US small businesses account for about 47% of our workforce and still face big challenges. According to Yelp data, about 98,000 small businesses have permanently closed so far due to the coronavirus. These shuttered businesses employed about 240,000 people. Sadly, small business closures are increasing.

That’s almost seven times as many workers as American and United airlines are threatening to dismiss. Does nearly a quarter million more unemployed workers open up the Senate Republicans’ paltry public purses? Not at all. Alice, and maybe even the Queen of Hearts, would be tormented at such a prospect. Nancy certainly is. Mitch is not.

I hope we provide our own Mad Hatter-in-chief with an unignorably-convincing electoral defeat, which he might deem worse than perpetual tea-time or even death.

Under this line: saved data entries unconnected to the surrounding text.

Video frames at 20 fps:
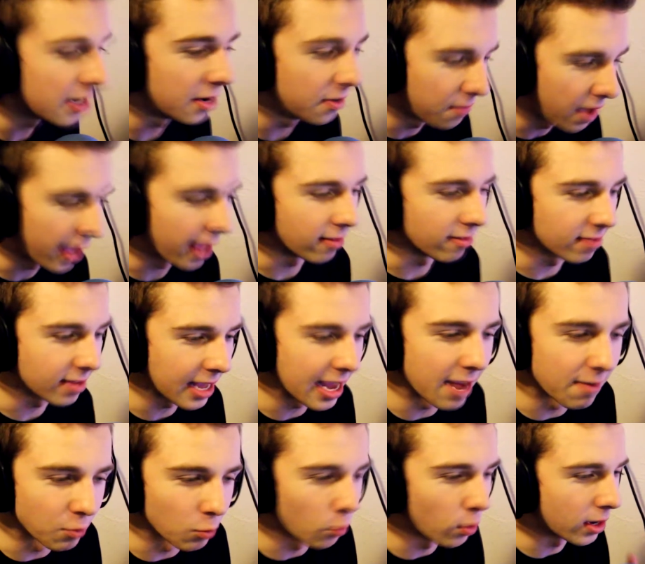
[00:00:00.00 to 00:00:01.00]
in advance to get
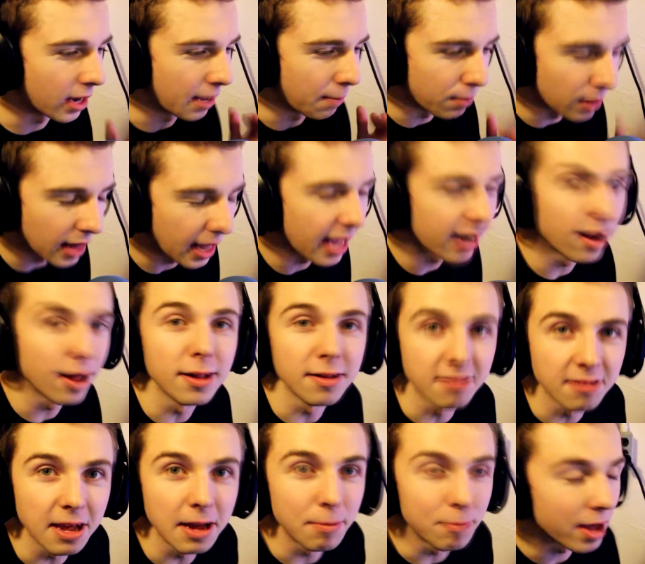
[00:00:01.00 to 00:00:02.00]
everyone like planned on the
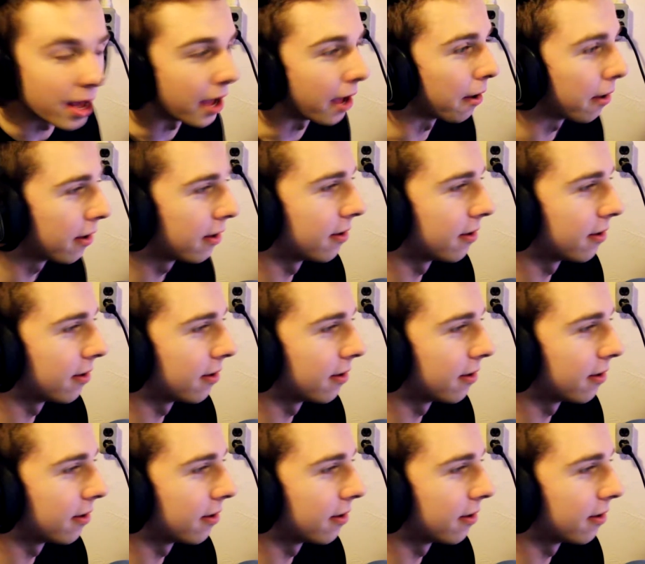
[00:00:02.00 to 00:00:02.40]
same day.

This prospect for defeat rests on Democrat voters not taking the favorable poll results as a suggestion they don’t really need to cast a ballot, since the election is superficially already “in the bag.”

The vastly over-played, now daily pre-election poll results are at best only incomplete, momentary indicators of how some group of possibly actual voters are feeling. Polls do not count of real ballots. Mistakenly deciding not to vote – especially when the Repubs are clearly focused on making Dem voting as difficult as possible – could lead to another tragic, and likely more devastating Electoral College result.

The Dems’ mantra should remain: we need each and every Dem voter to cast a ballot to halt our self-righteous Mad Hatter in his tracks. Alice would most-assuredly agree.

 



[1] After being first published in 1865, Alice in Wonderland has never been out of print. It has been translated into at least 97 languages, according to Wikipedia.

[2] The other two of the “big four” airlines are Delta and Southwest. 





1 comment:

  1. well put my friend about the Mad Hatter we have. Scary.